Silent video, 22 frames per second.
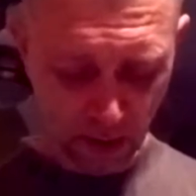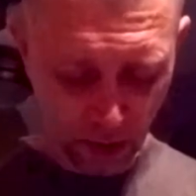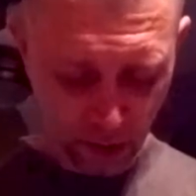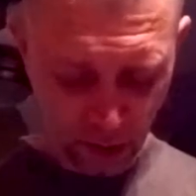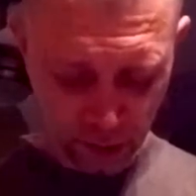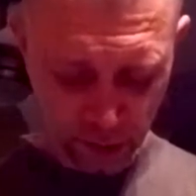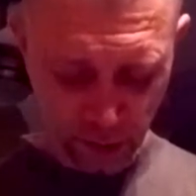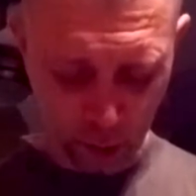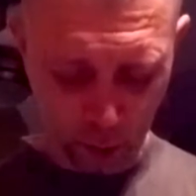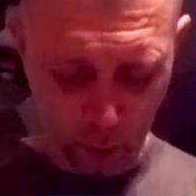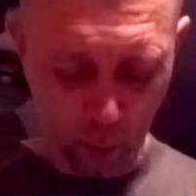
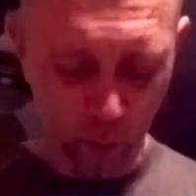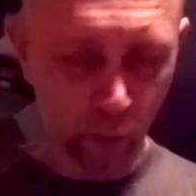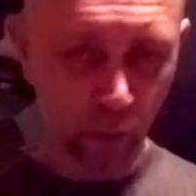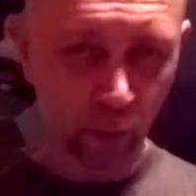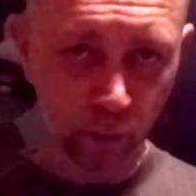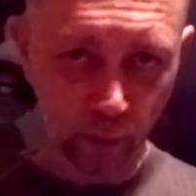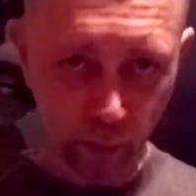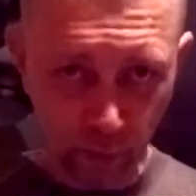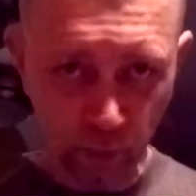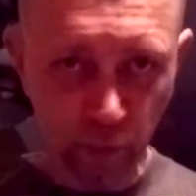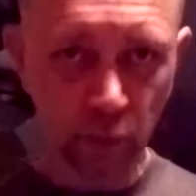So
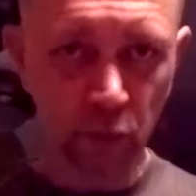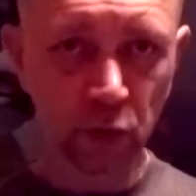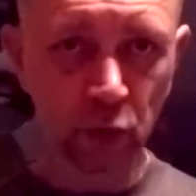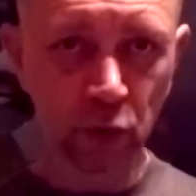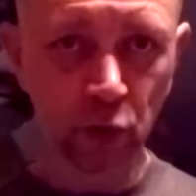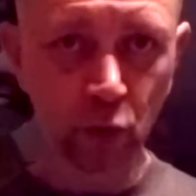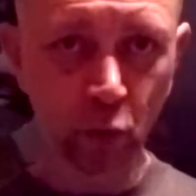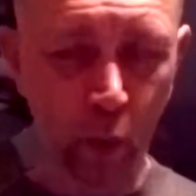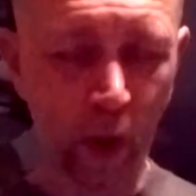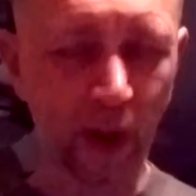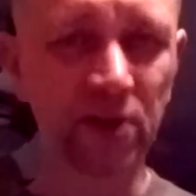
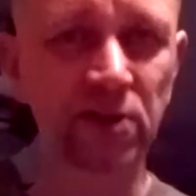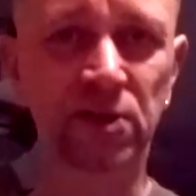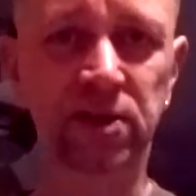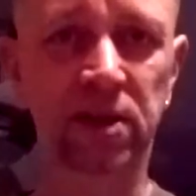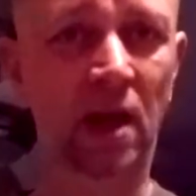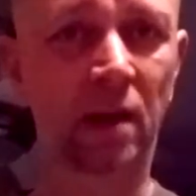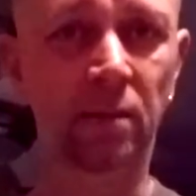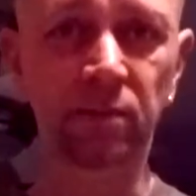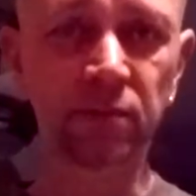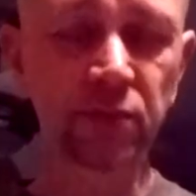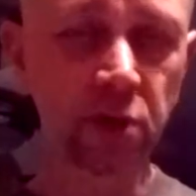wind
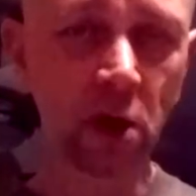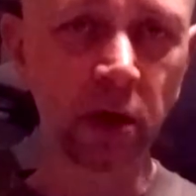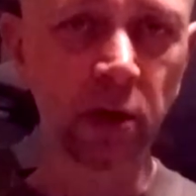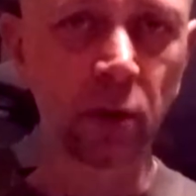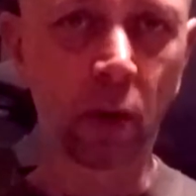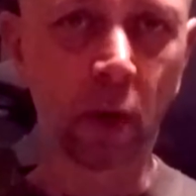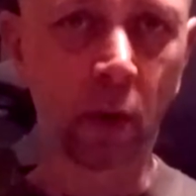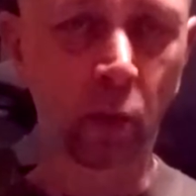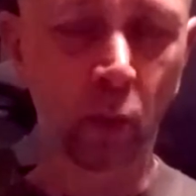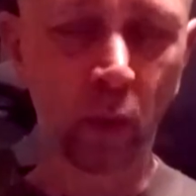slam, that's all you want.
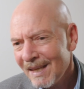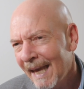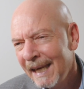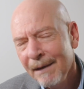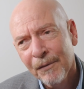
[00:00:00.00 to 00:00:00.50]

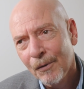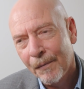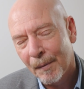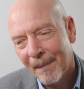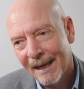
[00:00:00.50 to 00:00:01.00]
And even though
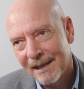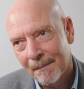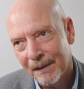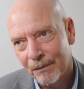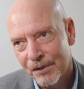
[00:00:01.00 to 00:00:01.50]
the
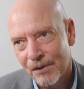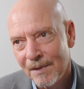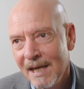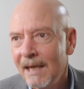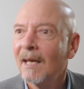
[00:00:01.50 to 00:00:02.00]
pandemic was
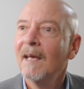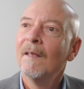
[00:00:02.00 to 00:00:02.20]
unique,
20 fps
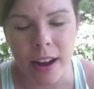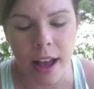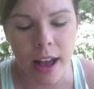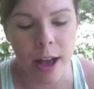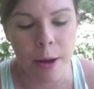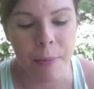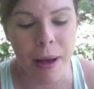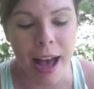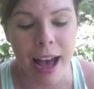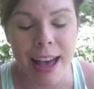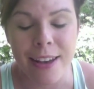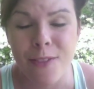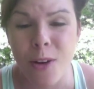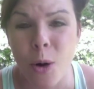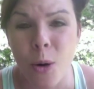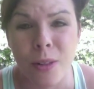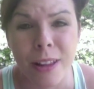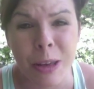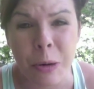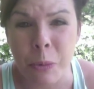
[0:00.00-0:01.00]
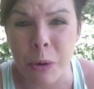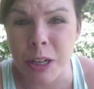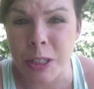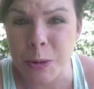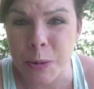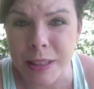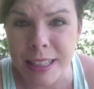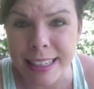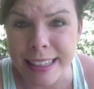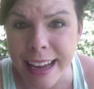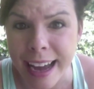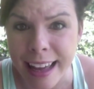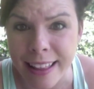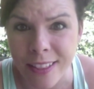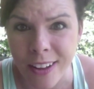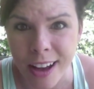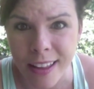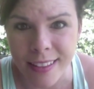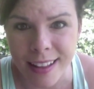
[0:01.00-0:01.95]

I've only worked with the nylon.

=== Task to carry out ===
Omit the pictures and write out exactly the lines from the one containing "[00:00:00.00 to 00:00:00.50]" through the last line of the material.

=== Finished exercise ===
[00:00:00.00 to 00:00:00.50]

[00:00:00.50 to 00:00:01.00]
And even though
[00:00:01.00 to 00:00:01.50]
the
[00:00:01.50 to 00:00:02.00]
pandemic was
[00:00:02.00 to 00:00:02.20]
unique,
20 fps
[0:00.00-0:01.00]
[0:01.00-0:01.95]

I've only worked with the nylon.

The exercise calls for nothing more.